Puede sonar a la más fortuita, la más pura de las casualidades. Pero resulta tentador, cuanto menos, señalar el parecido. Una de las primeras imágenes que aparece en el prólogo de Holy Motors (Leos Carax, 2012) encuentra su resonancia en el plano que abre el relato de Amour (Michael Haneke, 2012) tras los títulos de crédito.
Ambas películas comienzan su relato mirando hacia su público, hacia una platea que mira al espectador y este los observa a ellos. Espectadores que interpelan al espectador real. ¿Qué quieren decir realmente esas dos imágenes hermanas? En el caso de Holy Motors, Leos Carax invita, ya desde el comienzo, a que cada secuencia tenga el sentido que nosotros queramos otorgarle. De ahí proviene justo su riqueza, que todas las lecturas son posibles y válidas al mismo tiempo.
El caso de Amour es más sutil y mucho menos bohemio. Allí la cámara enfoca al público y no al escenario del teatro, en el que un pianista interpreta a Schubert, para transparentar la filosofía de una película que nunca se sentirá tentada de centrarse en lo llamativo, en lo espectacular, sino en la belleza de una historia anónima y cotidiana. Sus personajes están escondidos entre la gente que llena el plano. El ojo los busca, los encuentra, y entonces nos sentimos partícipes de ese anonimato. Ya no son personas desconocidas. No para nosotros.
Dos planos sencillos pero frente a los que el espectador no puede evitar sentirse sacudido. De repente ya no es la pantalla el objeto observado, sino el objeto que observa. En un panorama contemporáneo en el que el gran público entiende el cine como un elemento cuyo más importante cometido es la capacidad para evadir de la realidad, para evitar cualquier invitación a la reflexión o al pensamiento, resulta comprensibe que las historias más rechazadas sean en realidad las más cercanas, las más sencillas, las que se atreven a hablar realmente de nosotros mismos.

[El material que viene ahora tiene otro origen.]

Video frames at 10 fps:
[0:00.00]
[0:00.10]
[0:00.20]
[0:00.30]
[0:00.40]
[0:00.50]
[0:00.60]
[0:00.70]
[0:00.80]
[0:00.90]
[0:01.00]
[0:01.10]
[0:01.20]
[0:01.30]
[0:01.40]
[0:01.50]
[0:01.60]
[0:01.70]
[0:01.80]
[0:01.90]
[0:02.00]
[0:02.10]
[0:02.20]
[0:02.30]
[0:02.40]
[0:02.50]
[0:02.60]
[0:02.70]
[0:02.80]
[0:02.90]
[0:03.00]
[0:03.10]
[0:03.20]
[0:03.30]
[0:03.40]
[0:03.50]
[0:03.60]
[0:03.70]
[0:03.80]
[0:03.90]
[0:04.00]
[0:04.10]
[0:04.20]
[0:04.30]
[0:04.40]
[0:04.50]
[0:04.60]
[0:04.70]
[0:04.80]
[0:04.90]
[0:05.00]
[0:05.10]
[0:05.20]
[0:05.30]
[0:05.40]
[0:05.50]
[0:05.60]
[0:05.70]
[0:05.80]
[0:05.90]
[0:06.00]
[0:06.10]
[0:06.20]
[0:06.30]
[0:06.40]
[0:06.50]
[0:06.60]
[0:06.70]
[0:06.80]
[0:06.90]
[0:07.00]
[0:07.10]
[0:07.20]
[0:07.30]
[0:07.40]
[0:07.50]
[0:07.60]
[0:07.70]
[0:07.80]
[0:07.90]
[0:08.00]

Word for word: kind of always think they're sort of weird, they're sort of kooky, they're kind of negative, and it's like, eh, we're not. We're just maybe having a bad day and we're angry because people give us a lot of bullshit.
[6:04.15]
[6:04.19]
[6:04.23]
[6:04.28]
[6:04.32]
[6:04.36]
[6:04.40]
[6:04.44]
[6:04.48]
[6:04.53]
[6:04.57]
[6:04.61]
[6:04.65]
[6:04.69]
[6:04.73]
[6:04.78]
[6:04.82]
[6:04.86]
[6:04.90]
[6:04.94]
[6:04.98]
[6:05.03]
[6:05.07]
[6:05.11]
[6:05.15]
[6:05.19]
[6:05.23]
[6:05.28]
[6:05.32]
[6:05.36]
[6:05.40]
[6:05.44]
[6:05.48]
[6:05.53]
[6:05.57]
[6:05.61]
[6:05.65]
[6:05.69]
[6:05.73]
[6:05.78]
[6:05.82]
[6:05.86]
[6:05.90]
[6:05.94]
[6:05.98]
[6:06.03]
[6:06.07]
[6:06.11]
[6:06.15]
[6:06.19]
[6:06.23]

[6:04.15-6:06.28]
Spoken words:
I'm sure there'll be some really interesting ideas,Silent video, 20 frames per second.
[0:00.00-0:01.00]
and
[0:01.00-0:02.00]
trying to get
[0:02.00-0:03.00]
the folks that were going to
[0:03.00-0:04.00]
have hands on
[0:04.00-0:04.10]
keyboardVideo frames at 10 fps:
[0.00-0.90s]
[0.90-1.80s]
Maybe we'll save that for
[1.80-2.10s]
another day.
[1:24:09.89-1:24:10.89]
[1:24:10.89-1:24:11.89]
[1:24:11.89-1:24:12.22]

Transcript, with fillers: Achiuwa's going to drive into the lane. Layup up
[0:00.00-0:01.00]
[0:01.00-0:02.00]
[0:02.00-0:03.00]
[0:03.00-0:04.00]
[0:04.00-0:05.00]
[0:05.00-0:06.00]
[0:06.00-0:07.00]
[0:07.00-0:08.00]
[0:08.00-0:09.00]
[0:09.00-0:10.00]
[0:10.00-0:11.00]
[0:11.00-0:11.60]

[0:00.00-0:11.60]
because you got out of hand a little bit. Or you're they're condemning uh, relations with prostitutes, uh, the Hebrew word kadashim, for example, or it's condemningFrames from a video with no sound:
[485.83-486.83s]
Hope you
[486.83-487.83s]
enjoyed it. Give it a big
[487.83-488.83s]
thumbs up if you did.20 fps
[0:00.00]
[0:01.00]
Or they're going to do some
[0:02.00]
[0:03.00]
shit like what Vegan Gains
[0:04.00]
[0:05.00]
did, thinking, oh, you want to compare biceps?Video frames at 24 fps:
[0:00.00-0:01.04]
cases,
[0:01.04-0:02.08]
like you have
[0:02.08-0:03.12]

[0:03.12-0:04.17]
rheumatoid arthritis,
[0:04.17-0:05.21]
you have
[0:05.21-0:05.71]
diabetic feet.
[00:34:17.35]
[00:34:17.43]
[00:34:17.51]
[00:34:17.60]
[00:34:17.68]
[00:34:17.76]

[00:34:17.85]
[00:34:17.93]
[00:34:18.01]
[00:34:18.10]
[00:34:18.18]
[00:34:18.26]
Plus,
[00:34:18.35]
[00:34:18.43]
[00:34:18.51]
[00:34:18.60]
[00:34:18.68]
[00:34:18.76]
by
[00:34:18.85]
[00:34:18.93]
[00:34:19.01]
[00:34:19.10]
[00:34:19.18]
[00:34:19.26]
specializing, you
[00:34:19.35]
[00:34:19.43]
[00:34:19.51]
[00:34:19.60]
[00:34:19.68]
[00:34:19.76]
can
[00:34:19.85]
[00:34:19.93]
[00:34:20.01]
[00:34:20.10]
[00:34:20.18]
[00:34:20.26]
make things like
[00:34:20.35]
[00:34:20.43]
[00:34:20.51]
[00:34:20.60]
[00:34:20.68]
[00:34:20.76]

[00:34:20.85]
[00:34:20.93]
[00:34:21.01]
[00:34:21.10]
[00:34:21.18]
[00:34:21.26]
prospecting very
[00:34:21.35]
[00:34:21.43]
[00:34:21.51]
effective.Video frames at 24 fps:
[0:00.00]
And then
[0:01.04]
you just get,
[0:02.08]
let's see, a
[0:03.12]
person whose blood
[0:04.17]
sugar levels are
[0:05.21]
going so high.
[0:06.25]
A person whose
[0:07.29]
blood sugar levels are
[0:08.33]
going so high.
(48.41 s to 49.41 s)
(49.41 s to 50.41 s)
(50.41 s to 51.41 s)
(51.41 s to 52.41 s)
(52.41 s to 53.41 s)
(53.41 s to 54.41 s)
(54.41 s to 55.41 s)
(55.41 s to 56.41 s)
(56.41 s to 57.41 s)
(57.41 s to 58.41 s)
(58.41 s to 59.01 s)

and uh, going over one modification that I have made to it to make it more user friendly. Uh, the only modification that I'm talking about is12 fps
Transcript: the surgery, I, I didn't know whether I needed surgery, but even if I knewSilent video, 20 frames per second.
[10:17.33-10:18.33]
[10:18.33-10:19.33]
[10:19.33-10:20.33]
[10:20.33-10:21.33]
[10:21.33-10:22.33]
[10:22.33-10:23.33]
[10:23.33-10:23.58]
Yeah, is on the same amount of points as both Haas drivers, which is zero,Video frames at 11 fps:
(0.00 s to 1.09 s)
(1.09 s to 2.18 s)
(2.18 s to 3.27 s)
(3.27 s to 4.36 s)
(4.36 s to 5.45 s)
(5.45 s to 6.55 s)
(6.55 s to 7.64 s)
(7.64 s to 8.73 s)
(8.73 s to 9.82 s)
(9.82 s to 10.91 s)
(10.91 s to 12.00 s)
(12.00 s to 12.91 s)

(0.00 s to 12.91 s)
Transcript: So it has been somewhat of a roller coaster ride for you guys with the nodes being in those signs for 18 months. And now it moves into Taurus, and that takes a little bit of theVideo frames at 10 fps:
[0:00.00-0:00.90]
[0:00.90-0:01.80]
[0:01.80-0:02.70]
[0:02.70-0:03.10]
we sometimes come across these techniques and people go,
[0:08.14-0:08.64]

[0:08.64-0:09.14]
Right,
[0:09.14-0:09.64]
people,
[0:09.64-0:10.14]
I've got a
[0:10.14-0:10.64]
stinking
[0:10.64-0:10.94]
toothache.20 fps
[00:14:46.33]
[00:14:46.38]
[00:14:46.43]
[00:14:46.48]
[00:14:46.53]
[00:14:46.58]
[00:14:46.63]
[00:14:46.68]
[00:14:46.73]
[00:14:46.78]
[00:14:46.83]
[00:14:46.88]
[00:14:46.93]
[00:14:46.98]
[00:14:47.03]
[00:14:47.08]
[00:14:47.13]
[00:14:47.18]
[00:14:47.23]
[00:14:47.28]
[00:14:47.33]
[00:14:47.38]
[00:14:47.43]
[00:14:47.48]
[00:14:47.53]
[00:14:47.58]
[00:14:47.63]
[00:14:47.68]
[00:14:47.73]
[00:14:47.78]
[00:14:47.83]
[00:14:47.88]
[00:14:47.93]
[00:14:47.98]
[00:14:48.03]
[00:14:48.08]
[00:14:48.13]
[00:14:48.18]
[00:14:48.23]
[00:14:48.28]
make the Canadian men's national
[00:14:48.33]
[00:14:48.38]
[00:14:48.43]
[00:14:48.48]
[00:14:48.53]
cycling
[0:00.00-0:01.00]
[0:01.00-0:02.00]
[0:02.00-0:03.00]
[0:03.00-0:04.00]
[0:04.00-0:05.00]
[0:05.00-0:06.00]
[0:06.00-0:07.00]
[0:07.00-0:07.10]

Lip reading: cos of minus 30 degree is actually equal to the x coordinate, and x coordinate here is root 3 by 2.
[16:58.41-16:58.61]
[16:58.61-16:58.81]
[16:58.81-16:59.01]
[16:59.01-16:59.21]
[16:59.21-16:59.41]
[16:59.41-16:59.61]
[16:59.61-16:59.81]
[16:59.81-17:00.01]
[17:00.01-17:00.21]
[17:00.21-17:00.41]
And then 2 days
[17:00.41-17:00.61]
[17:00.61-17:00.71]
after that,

De ahí que los espectadores de las butacas en Holy Motors estén dormidos frente a la pantalla, totalmente inconscientes de su experiencia con el cine. Y de ahí que la cámara, durante unos segundos, les enfoque a ellos, les haga protagonistas, y deje de mirar hacia la propia historia que cuenta. Ambas películas, totalmente alejadas en forma y en espíritu entre ellas, encuentran en la misma imagen la forma de expresar una idea romántica. Incluso cuando el mensaje sea un calidoscopio de representaciones indescifrables, o un retrato del dolor al que resulta difícil enfrentarse. El cine más vivo del año, el más arriesgado, el más auténtico, le pregunta directamente al espectador si está dispuesto a seguirle.